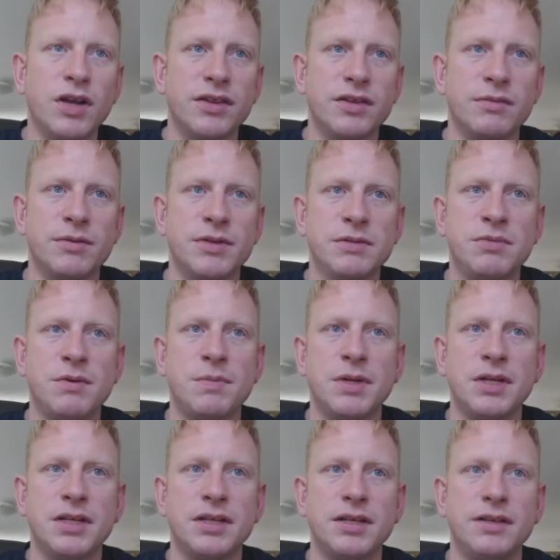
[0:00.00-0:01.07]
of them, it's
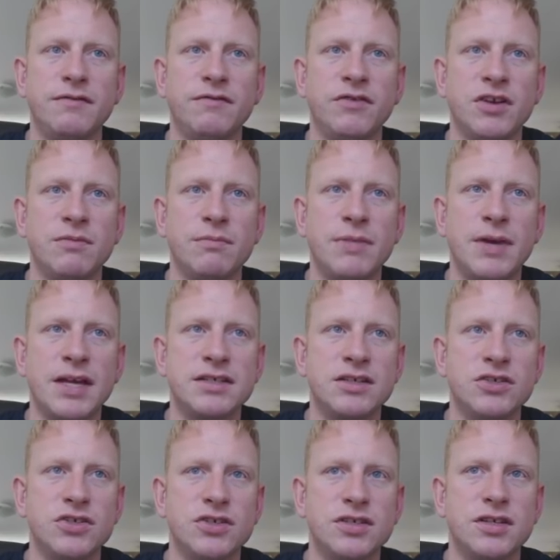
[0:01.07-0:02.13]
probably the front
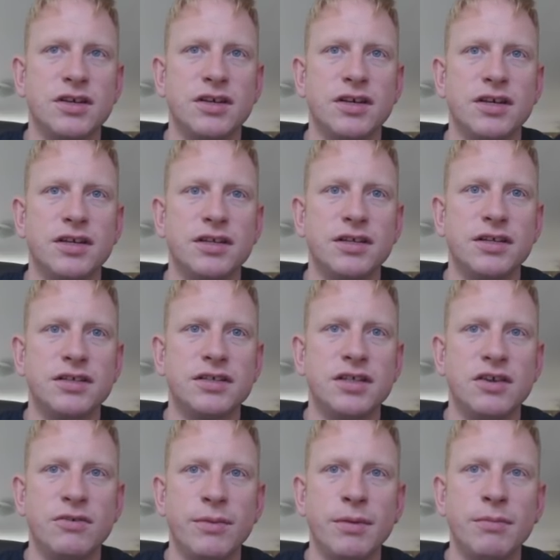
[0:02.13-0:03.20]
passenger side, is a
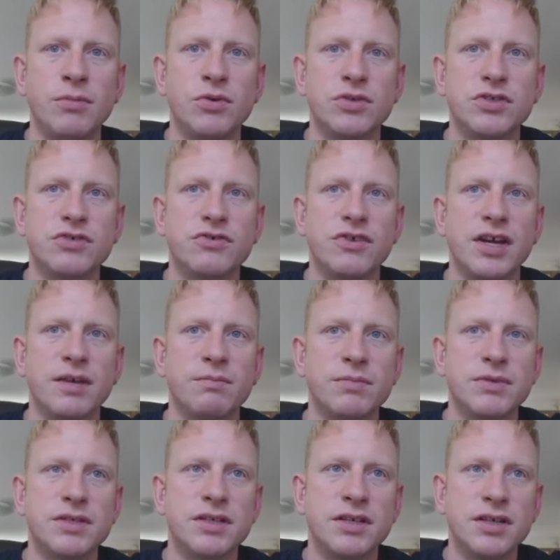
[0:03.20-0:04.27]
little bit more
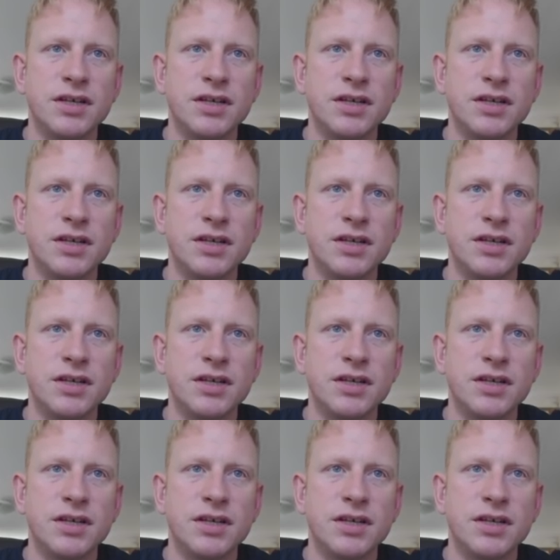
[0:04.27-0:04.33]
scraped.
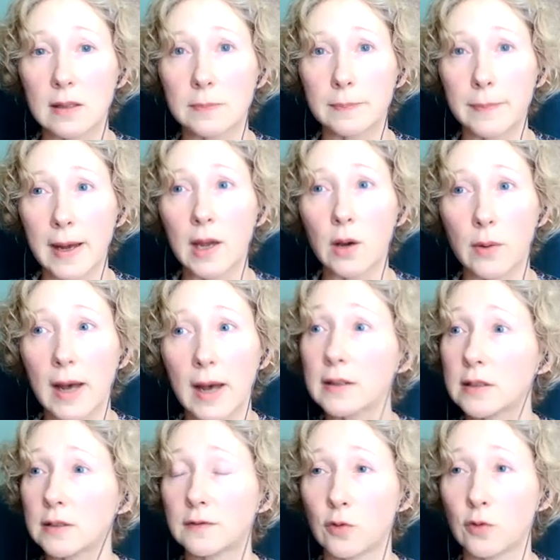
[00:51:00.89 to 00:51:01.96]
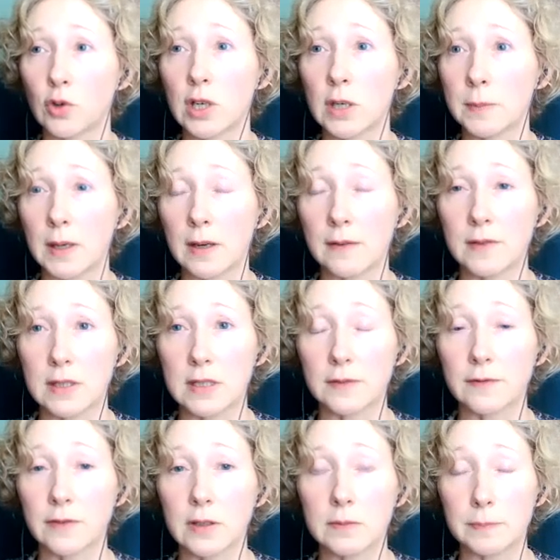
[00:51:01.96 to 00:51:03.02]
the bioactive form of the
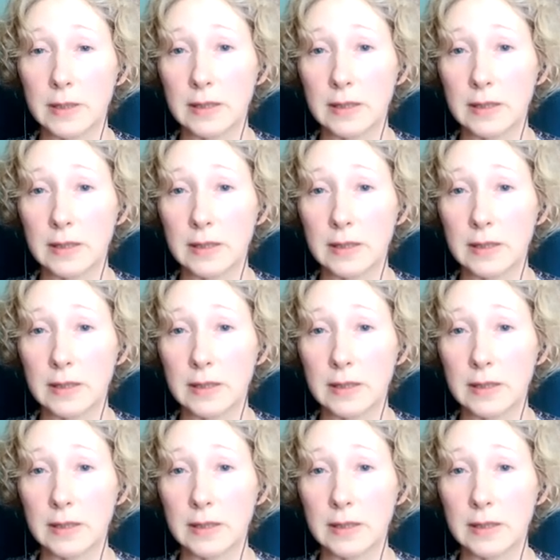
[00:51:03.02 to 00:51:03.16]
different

....................

-- Work to complete --
Exactly as written, repeat the lines of the material above from the first through the line holding "[00:51:00.89 to 00:51:01.96]", with both ends in the copy and no pictures.

-- Result --
[0:00.00-0:01.07]
of them, it's
[0:01.07-0:02.13]
probably the front
[0:02.13-0:03.20]
passenger side, is a
[0:03.20-0:04.27]
little bit more
[0:04.27-0:04.33]
scraped.
[00:51:00.89 to 00:51:01.96]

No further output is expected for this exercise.